-- Goal of the exercise --
The task calls for every entry to be printed word for word, without the images.

==== Working data ====

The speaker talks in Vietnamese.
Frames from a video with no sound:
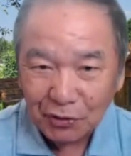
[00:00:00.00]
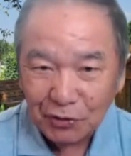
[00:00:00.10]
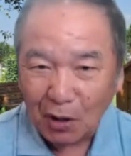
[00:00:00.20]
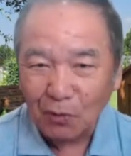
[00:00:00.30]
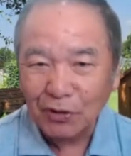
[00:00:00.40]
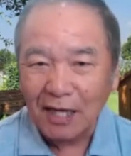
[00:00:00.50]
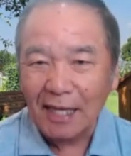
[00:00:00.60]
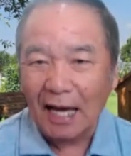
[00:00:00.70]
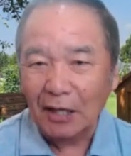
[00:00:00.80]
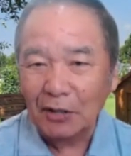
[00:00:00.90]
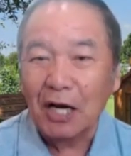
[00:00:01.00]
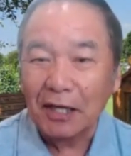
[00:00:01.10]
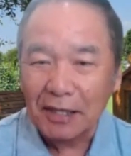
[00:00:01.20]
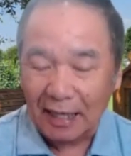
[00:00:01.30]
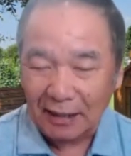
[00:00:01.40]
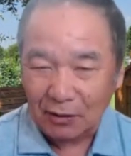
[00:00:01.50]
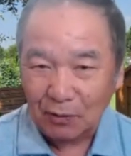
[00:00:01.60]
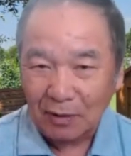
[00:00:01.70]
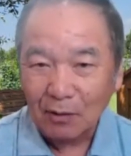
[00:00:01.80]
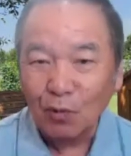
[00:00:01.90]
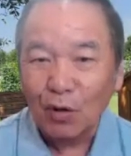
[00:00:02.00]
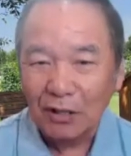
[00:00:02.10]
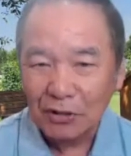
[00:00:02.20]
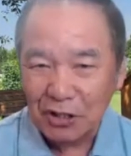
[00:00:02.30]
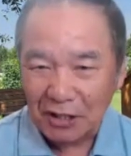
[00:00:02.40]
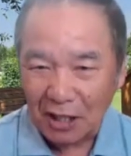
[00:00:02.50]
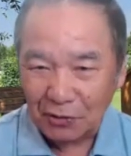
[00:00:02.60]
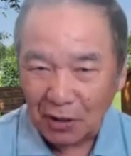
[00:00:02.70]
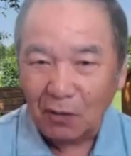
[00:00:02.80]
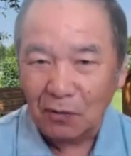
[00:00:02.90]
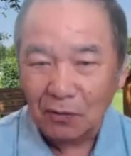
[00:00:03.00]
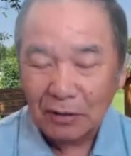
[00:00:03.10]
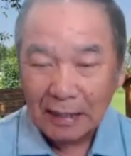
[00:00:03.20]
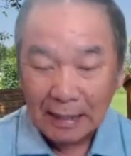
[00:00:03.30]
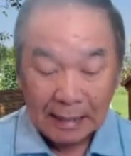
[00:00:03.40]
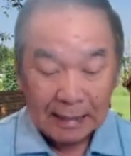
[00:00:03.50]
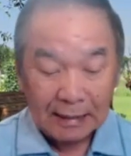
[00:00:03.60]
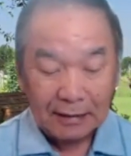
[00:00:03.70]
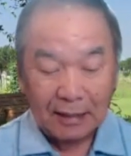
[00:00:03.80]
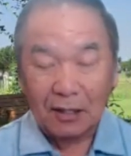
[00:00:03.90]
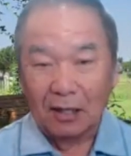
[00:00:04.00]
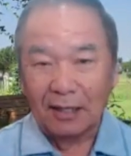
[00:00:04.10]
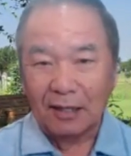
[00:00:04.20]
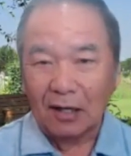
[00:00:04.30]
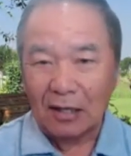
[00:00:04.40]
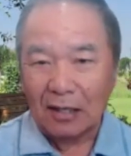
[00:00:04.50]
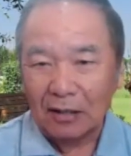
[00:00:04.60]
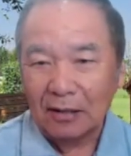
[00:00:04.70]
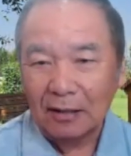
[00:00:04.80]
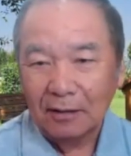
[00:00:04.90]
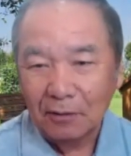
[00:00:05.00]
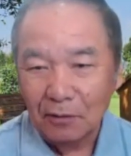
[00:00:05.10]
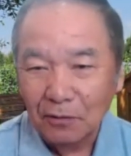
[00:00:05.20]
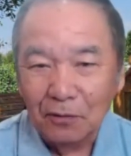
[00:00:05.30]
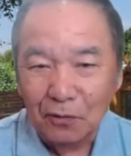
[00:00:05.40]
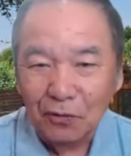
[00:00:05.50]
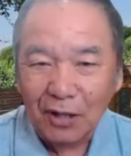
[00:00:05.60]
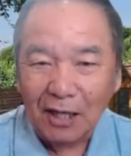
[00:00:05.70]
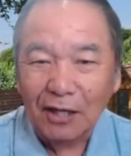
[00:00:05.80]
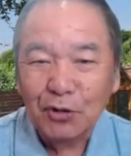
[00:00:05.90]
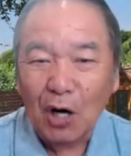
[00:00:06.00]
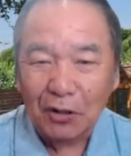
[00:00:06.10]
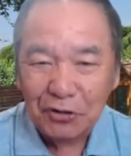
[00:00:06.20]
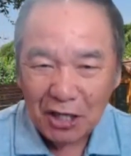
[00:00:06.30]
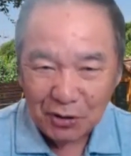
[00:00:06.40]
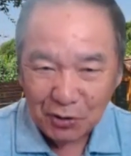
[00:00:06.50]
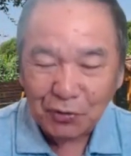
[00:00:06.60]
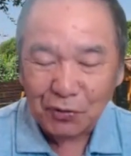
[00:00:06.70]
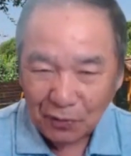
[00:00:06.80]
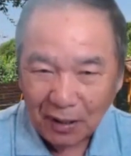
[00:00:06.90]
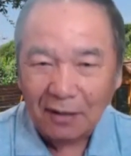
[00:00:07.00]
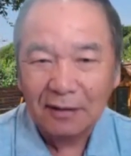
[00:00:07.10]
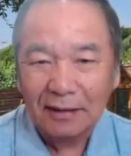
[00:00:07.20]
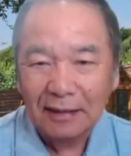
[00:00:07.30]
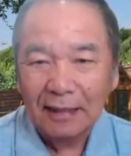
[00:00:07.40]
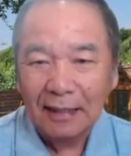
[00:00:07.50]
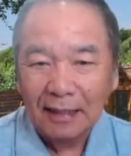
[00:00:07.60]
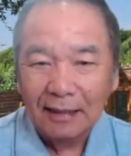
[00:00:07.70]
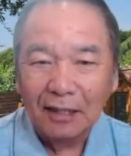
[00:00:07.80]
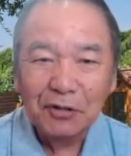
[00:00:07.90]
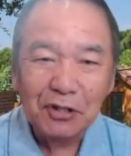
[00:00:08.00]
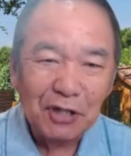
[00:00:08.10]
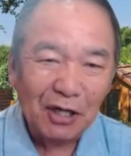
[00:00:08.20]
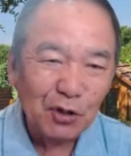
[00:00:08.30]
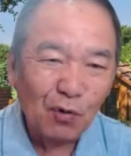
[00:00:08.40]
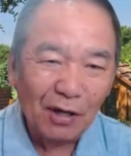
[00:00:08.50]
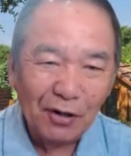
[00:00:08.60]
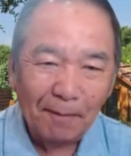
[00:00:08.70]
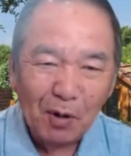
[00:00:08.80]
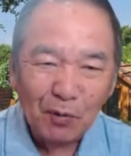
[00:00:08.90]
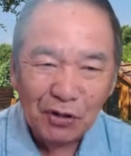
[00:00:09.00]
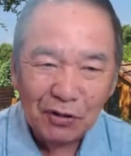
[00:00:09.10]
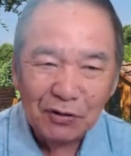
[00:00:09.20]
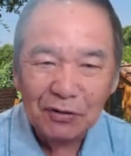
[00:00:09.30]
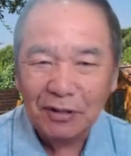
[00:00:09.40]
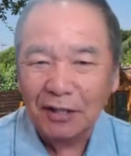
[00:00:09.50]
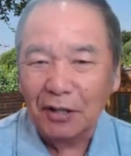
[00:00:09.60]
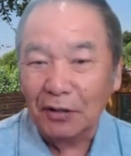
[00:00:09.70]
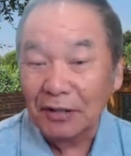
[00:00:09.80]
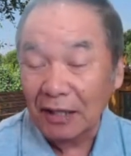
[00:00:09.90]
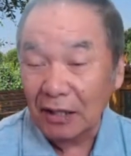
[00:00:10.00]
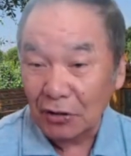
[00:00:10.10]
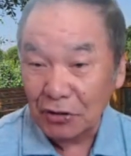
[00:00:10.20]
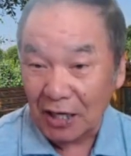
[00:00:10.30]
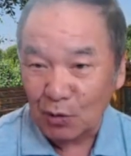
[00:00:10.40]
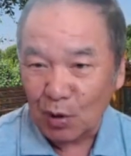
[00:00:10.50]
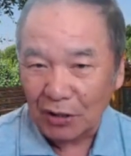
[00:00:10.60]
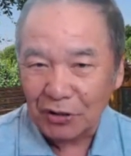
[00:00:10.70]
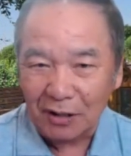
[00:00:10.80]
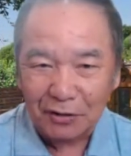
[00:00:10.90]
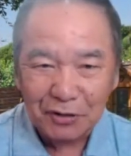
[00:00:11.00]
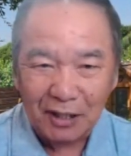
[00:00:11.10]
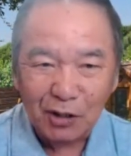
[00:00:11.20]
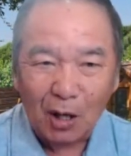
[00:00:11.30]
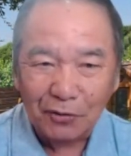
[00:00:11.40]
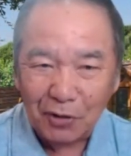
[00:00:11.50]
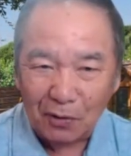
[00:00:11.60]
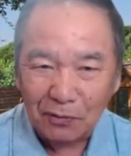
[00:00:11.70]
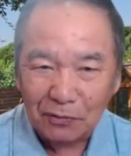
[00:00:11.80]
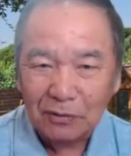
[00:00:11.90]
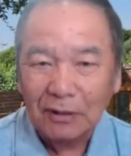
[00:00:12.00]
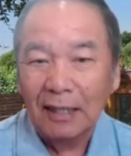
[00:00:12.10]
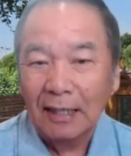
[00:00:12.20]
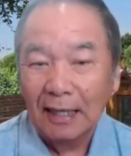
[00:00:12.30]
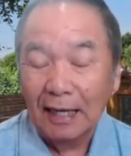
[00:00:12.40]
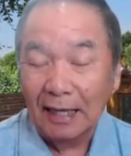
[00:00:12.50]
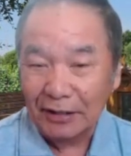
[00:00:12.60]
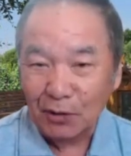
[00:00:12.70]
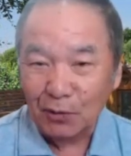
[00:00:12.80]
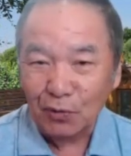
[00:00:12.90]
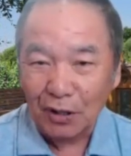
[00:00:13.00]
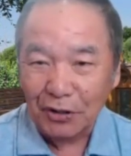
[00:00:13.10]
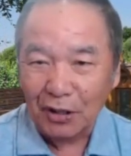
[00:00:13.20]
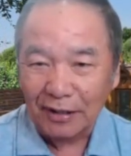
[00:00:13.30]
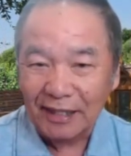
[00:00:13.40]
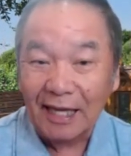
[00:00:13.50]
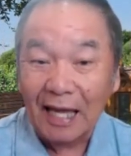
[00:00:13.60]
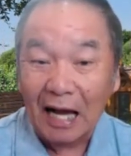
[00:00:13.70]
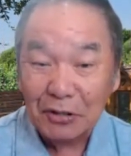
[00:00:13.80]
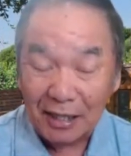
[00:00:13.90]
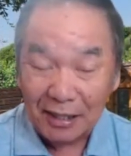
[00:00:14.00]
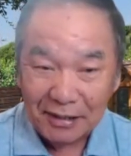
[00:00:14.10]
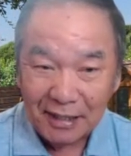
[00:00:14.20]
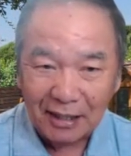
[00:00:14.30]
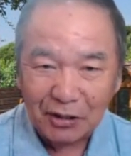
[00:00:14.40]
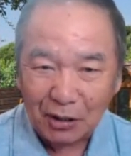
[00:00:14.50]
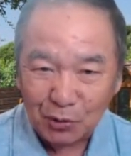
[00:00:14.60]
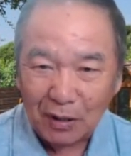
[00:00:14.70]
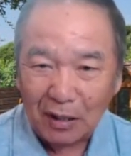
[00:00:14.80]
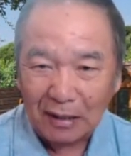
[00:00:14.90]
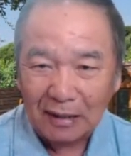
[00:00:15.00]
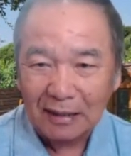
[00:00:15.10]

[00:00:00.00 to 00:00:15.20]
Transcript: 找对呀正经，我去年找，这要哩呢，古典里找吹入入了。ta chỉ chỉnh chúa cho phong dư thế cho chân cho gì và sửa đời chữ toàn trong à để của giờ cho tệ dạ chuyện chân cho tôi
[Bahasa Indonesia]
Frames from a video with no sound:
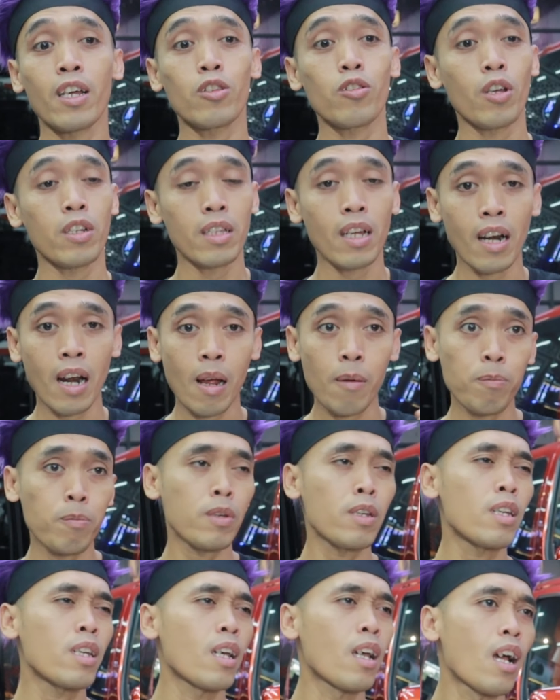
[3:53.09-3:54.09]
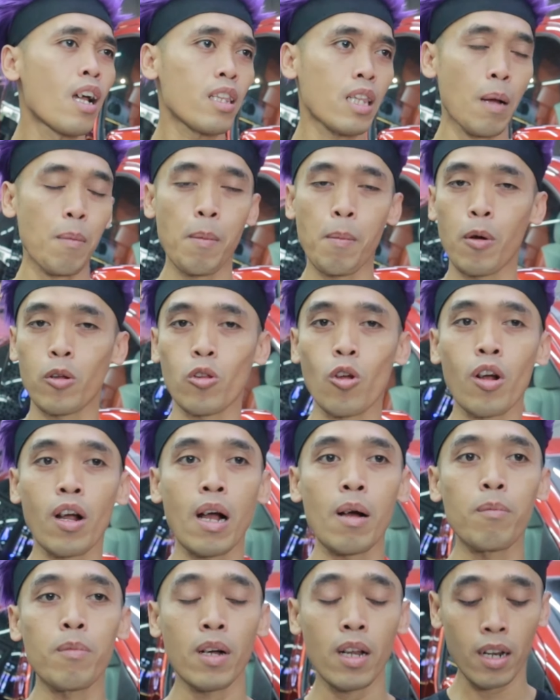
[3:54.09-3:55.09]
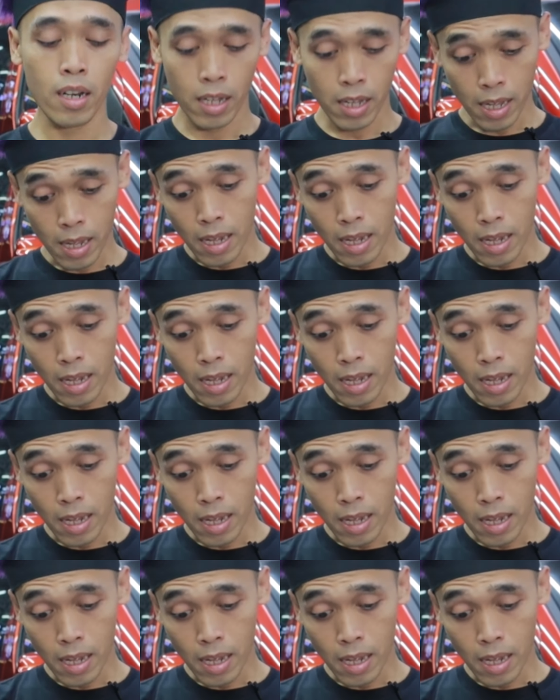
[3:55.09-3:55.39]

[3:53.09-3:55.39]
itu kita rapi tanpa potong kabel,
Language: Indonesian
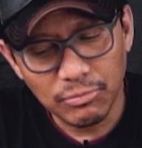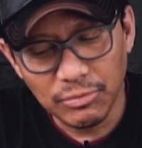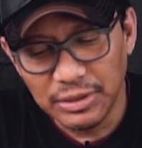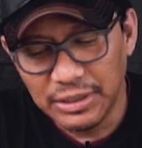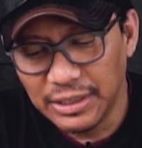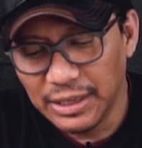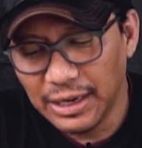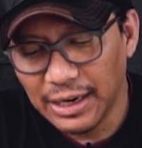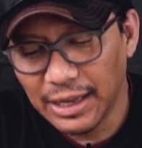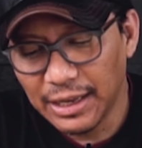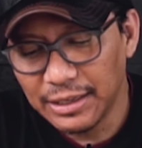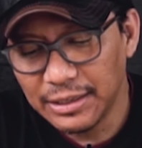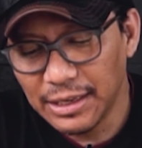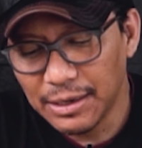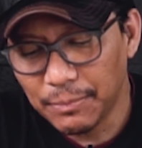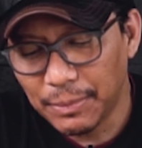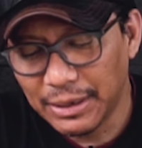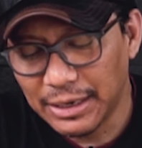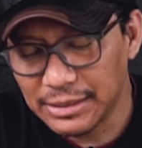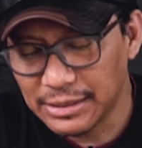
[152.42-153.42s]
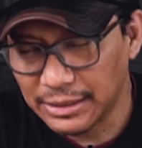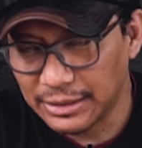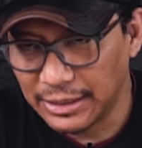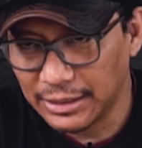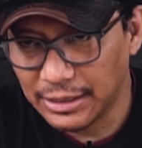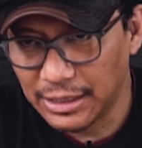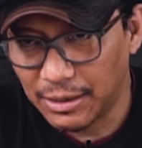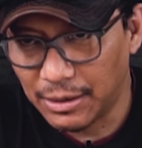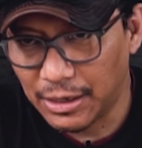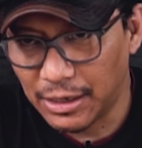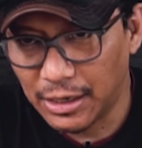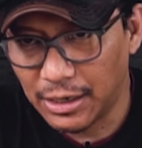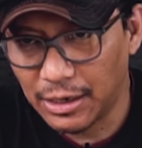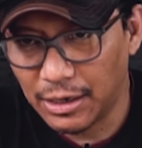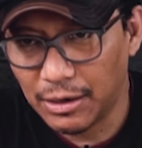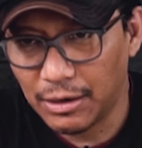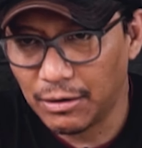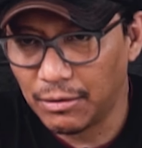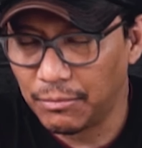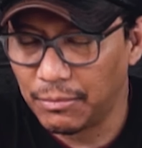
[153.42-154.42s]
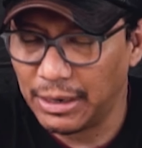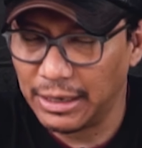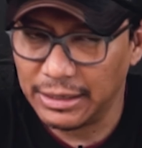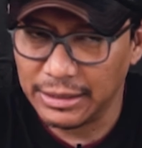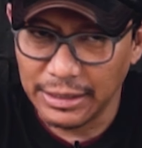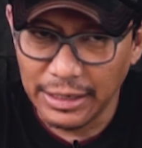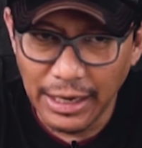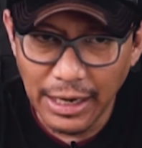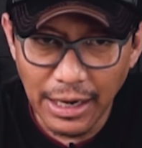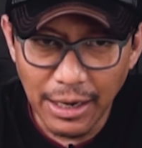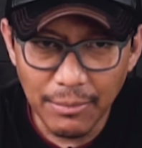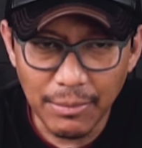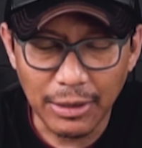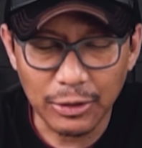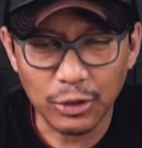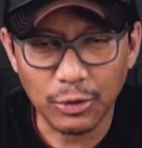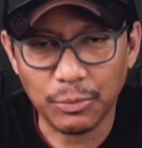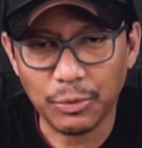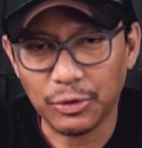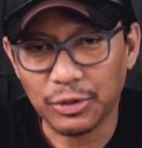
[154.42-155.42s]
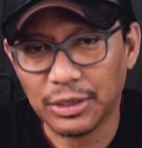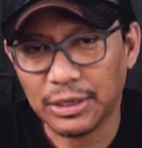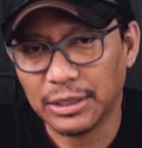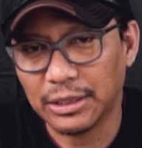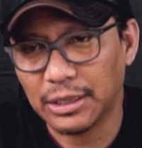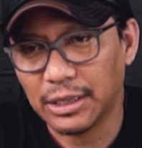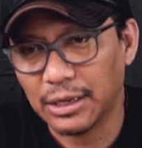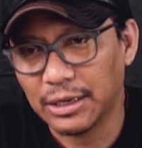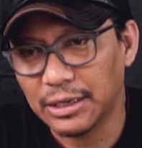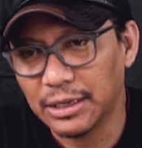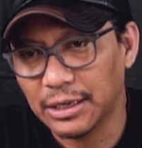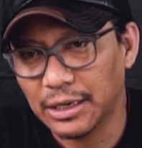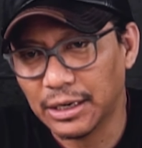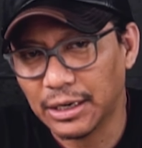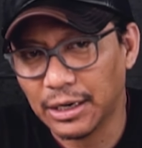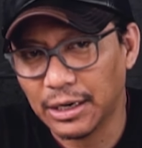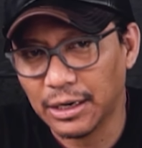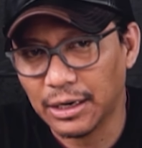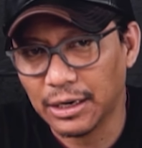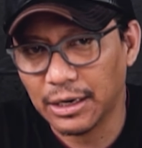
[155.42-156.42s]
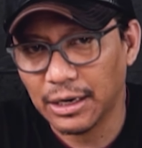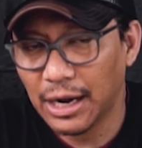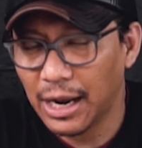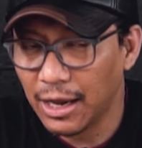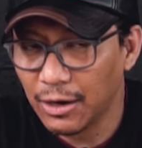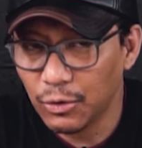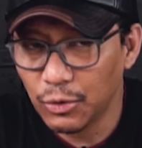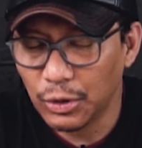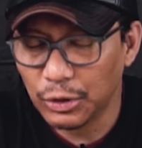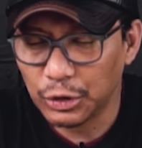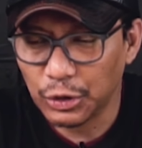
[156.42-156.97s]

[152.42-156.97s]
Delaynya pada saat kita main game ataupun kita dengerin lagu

====

-- Response below --
The speaker talks in Vietnamese.
Frames from a video with no sound:
[00:00:00.00]
[00:00:00.10]
[00:00:00.20]
[00:00:00.30]
[00:00:00.40]
[00:00:00.50]
[00:00:00.60]
[00:00:00.70]
[00:00:00.80]
[00:00:00.90]
[00:00:01.00]
[00:00:01.10]
[00:00:01.20]
[00:00:01.30]
[00:00:01.40]
[00:00:01.50]
[00:00:01.60]
[00:00:01.70]
[00:00:01.80]
[00:00:01.90]
[00:00:02.00]
[00:00:02.10]
[00:00:02.20]
[00:00:02.30]
[00:00:02.40]
[00:00:02.50]
[00:00:02.60]
[00:00:02.70]
[00:00:02.80]
[00:00:02.90]
[00:00:03.00]
[00:00:03.10]
[00:00:03.20]
[00:00:03.30]
[00:00:03.40]
[00:00:03.50]
[00:00:03.60]
[00:00:03.70]
[00:00:03.80]
[00:00:03.90]
[00:00:04.00]
[00:00:04.10]
[00:00:04.20]
[00:00:04.30]
[00:00:04.40]
[00:00:04.50]
[00:00:04.60]
[00:00:04.70]
[00:00:04.80]
[00:00:04.90]
[00:00:05.00]
[00:00:05.10]
[00:00:05.20]
[00:00:05.30]
[00:00:05.40]
[00:00:05.50]
[00:00:05.60]
[00:00:05.70]
[00:00:05.80]
[00:00:05.90]
[00:00:06.00]
[00:00:06.10]
[00:00:06.20]
[00:00:06.30]
[00:00:06.40]
[00:00:06.50]
[00:00:06.60]
[00:00:06.70]
[00:00:06.80]
[00:00:06.90]
[00:00:07.00]
[00:00:07.10]
[00:00:07.20]
[00:00:07.30]
[00:00:07.40]
[00:00:07.50]
[00:00:07.60]
[00:00:07.70]
[00:00:07.80]
[00:00:07.90]
[00:00:08.00]
[00:00:08.10]
[00:00:08.20]
[00:00:08.30]
[00:00:08.40]
[00:00:08.50]
[00:00:08.60]
[00:00:08.70]
[00:00:08.80]
[00:00:08.90]
[00:00:09.00]
[00:00:09.10]
[00:00:09.20]
[00:00:09.30]
[00:00:09.40]
[00:00:09.50]
[00:00:09.60]
[00:00:09.70]
[00:00:09.80]
[00:00:09.90]
[00:00:10.00]
[00:00:10.10]
[00:00:10.20]
[00:00:10.30]
[00:00:10.40]
[00:00:10.50]
[00:00:10.60]
[00:00:10.70]
[00:00:10.80]
[00:00:10.90]
[00:00:11.00]
[00:00:11.10]
[00:00:11.20]
[00:00:11.30]
[00:00:11.40]
[00:00:11.50]
[00:00:11.60]
[00:00:11.70]
[00:00:11.80]
[00:00:11.90]
[00:00:12.00]
[00:00:12.10]
[00:00:12.20]
[00:00:12.30]
[00:00:12.40]
[00:00:12.50]
[00:00:12.60]
[00:00:12.70]
[00:00:12.80]
[00:00:12.90]
[00:00:13.00]
[00:00:13.10]
[00:00:13.20]
[00:00:13.30]
[00:00:13.40]
[00:00:13.50]
[00:00:13.60]
[00:00:13.70]
[00:00:13.80]
[00:00:13.90]
[00:00:14.00]
[00:00:14.10]
[00:00:14.20]
[00:00:14.30]
[00:00:14.40]
[00:00:14.50]
[00:00:14.60]
[00:00:14.70]
[00:00:14.80]
[00:00:14.90]
[00:00:15.00]
[00:00:15.10]

[00:00:00.00 to 00:00:15.20]
Transcript: 找对呀正经，我去年找，这要哩呢，古典里找吹入入了。ta chỉ chỉnh chúa cho phong dư thế cho chân cho gì và sửa đời chữ toàn trong à để của giờ cho tệ dạ chuyện chân cho tôi
[Bahasa Indonesia]
Frames from a video with no sound:
[3:53.09-3:54.09]
[3:54.09-3:55.09]
[3:55.09-3:55.39]

[3:53.09-3:55.39]
itu kita rapi tanpa potong kabel,
Language: Indonesian
[152.42-153.42s]
[153.42-154.42s]
[154.42-155.42s]
[155.42-156.42s]
[156.42-156.97s]

[152.42-156.97s]
Delaynya pada saat kita main game ataupun kita dengerin lagu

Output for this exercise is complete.